Unterhauswahl in Großbritannien Konservative unter Cameron stärkste Kraft

London (RPO). Das amtliche Endergebnis steht fest: Bei der Unterhaus-Wahl in Großbritannien haben die oppositionellen Konservativen unter David Cameron die meisten Mandate errungen. Die absolute Mehrheit aber verfehlte die Partei. Damit bleibt weiter unklar, wer die Regierung des Königreichs stellen wird.

 David Cameron mit seiner Frau Samantha vor dem Wahllokal in Spelsbury.

David Cameron mit seiner Frau Samantha vor dem Wahllokal in Spelsbury.

Foto: AFP, AFP

Nach der Wahl in Großbritannien wollen die Tories von Oppositionsführer David Cameron mit den Liberaldemokraten über eine mögliche Zusammenarbeit sprechen. Premierminister Gordon Brown ließ den Konservativen am Freitag den Vortritt, nachdem seine Labour-Partei das schlechteste Ergebnis seit 1983 erzielt hatte.

Die konservativen Tories von David Cameron sind mit 306 Sitzen stärkste Kraft geworden. Damit verfehlten sie die für eine alleinige Regierungsbildung notwendige absolute Mehrheit von 326 Sitzen deutlich, wie aus dem offiziellen Endergebnis am Freitag hervorging. Die Labour-Partei von Premierminister Gordon Brown kam demnach auf 258 Sitze, die Liberaldemokraten errangen 57 Mandate.

Es ist das erste Mal seit 1974, dass die Wahl ohne klares Ergebnis ausgeht. Die Aussicht auf ein "Hung Parliament" trug zu Verlusten des Pfund bei, da Experten eine Lähmung der Politik befürchten. Rating-Agenturen haben aber entsprechende Befürchtungen relativiert und darauf verwiesen, alle großen Parteien seien sich einig, dass der Abbau des riesigen Haushaltsdefizits Priorität habe.

Bombe in Nordirland

"Ich glaube, es ist bereits klar, dass Labour das Mandat für die Regierung verloren hat", erklärte Tory-Chef Cameron in einer ersten Reaktion. Nun wird sich der Fokus darauf richten, welche Parteien in Gespräche treten werden. Mark Wickham-Jones von der Bristol University sprach von einer Minderheitsregierung der Konservativen als wahrscheinlichsten Ausgang. "Cameron wird versuchen, seine politischen Programme einzubringen, seine Kompetenz unter Beweis zu stellen und dann im Herbst oder im kommenden Frühling erneut Wahlen ansetzen", sagte er.

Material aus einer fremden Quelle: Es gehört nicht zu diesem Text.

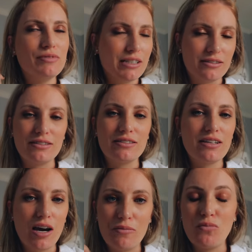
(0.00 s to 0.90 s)
Teslas
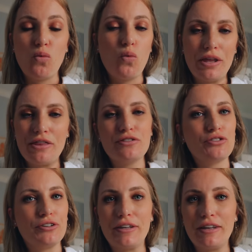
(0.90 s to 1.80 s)
come with
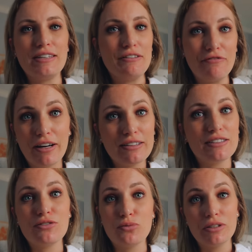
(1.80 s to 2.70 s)
certain defects.
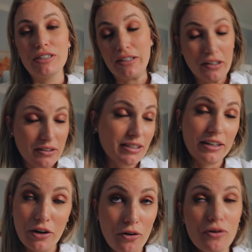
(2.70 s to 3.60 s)
It's ridiculous, I
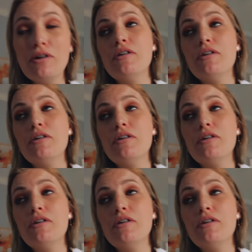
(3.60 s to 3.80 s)
know.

Die Liberal-Demokraten von Nick Clegg erhielten einer Nachwahl-Befragung zufolge überraschend lediglich 61 Sitze - zwei weniger als bei der Wahl zuvor. Umfragen hatten ein deutliches Plus erwarten lassen. Der Grünen-Partei gelang hingegen ein Erfolg: erstmals in ihrer Geschichte errang eine ihrer Kandidatinnen ein Unterhaus-Mandat - und zwar im südenglischen Küstenort Brighton.

Vor einem Wahllokal in Nordirland entschärfte die britische Armee nach Angaben der Polizei eine Autobombe. Zudem kam es in mehreren Orten im Land zu Pannen bei der Abstimmung. Hunderte Menschen konnten ihre Stimmzettel nicht abgeben, weil die Wahlhelfer mit der unerwartet hohen Zahl an Wählern am späten Abend nicht zurechtkamen. Allein in Sheffield konnten etwa 200 Briten nicht wählen, die zur Schließung der Wahllokale am späten Abend noch in einer Schlange standen. Mehrfach wurde die Polizei gerufen, um wütende Wähler zu besänftigen. Die britische Wahlaufsicht kündigte eine Untersuchung an.

Die ehemalige britische Innenministerin Jacqui Smith, die Pornofilme als Spesen abgesetzt hatte, hat nach 13 Jahren ihren Sitz im Unterhaus unterdessen verloren. Smiths Wahlkreis Redditch in Mittelengland wurde bei der Parlamentswahl am Donnerstag von der Konservativen Karen Lumley gewonnen. Nach 13 Jahren sei sie sehr "traurig" über den Verlust, sagte eine mit den Tränen kämpfende Smith in der Nacht zum Freitag.